### [Task to carry out]
Copy the records below in full, keeping each word as it is but omitting the pictures.

(Dataset records begins)

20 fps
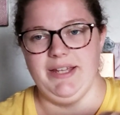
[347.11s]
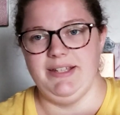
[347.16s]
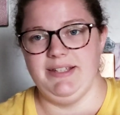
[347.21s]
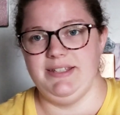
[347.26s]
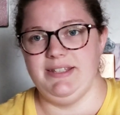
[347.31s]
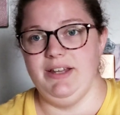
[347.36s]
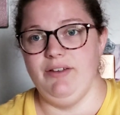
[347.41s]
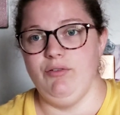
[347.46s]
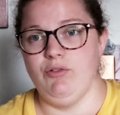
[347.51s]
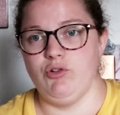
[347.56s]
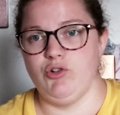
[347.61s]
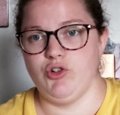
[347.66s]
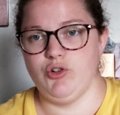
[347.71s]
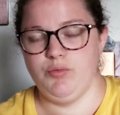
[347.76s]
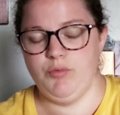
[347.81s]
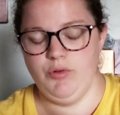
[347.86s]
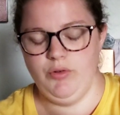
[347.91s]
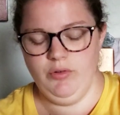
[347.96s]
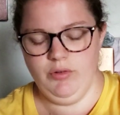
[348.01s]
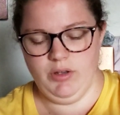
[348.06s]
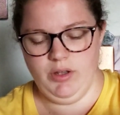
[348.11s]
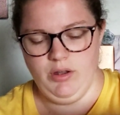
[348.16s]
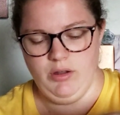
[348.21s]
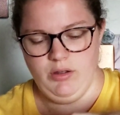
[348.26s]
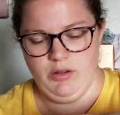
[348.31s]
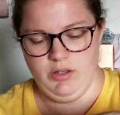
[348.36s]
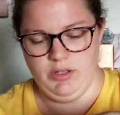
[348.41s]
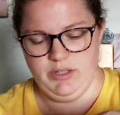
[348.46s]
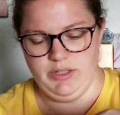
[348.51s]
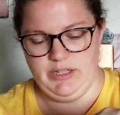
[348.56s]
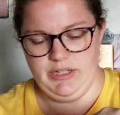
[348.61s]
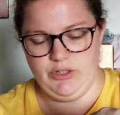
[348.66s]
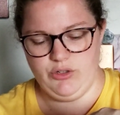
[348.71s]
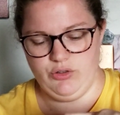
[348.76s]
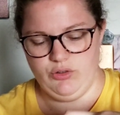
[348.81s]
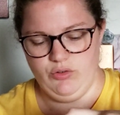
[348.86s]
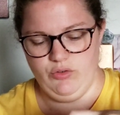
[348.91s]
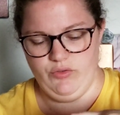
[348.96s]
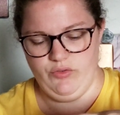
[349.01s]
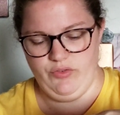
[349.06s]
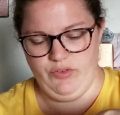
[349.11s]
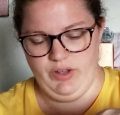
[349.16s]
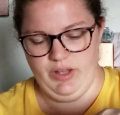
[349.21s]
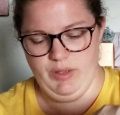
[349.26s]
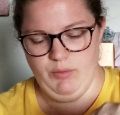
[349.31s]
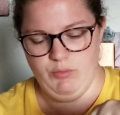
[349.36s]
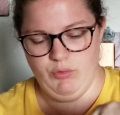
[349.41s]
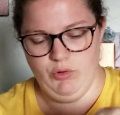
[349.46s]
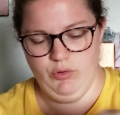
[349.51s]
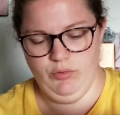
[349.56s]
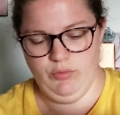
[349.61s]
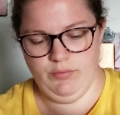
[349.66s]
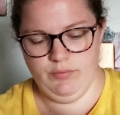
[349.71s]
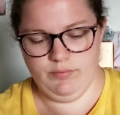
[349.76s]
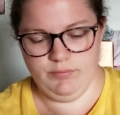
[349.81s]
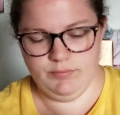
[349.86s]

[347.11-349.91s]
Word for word: Et ça franchement, ils sont vraiment...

(Dataset records ends)

### [Solution]
20 fps
[347.11s]
[347.16s]
[347.21s]
[347.26s]
[347.31s]
[347.36s]
[347.41s]
[347.46s]
[347.51s]
[347.56s]
[347.61s]
[347.66s]
[347.71s]
[347.76s]
[347.81s]
[347.86s]
[347.91s]
[347.96s]
[348.01s]
[348.06s]
[348.11s]
[348.16s]
[348.21s]
[348.26s]
[348.31s]
[348.36s]
[348.41s]
[348.46s]
[348.51s]
[348.56s]
[348.61s]
[348.66s]
[348.71s]
[348.76s]
[348.81s]
[348.86s]
[348.91s]
[348.96s]
[349.01s]
[349.06s]
[349.11s]
[349.16s]
[349.21s]
[349.26s]
[349.31s]
[349.36s]
[349.41s]
[349.46s]
[349.51s]
[349.56s]
[349.61s]
[349.66s]
[349.71s]
[349.76s]
[349.81s]
[349.86s]

[347.11-349.91s]
Word for word: Et ça franchement, ils sont vraiment...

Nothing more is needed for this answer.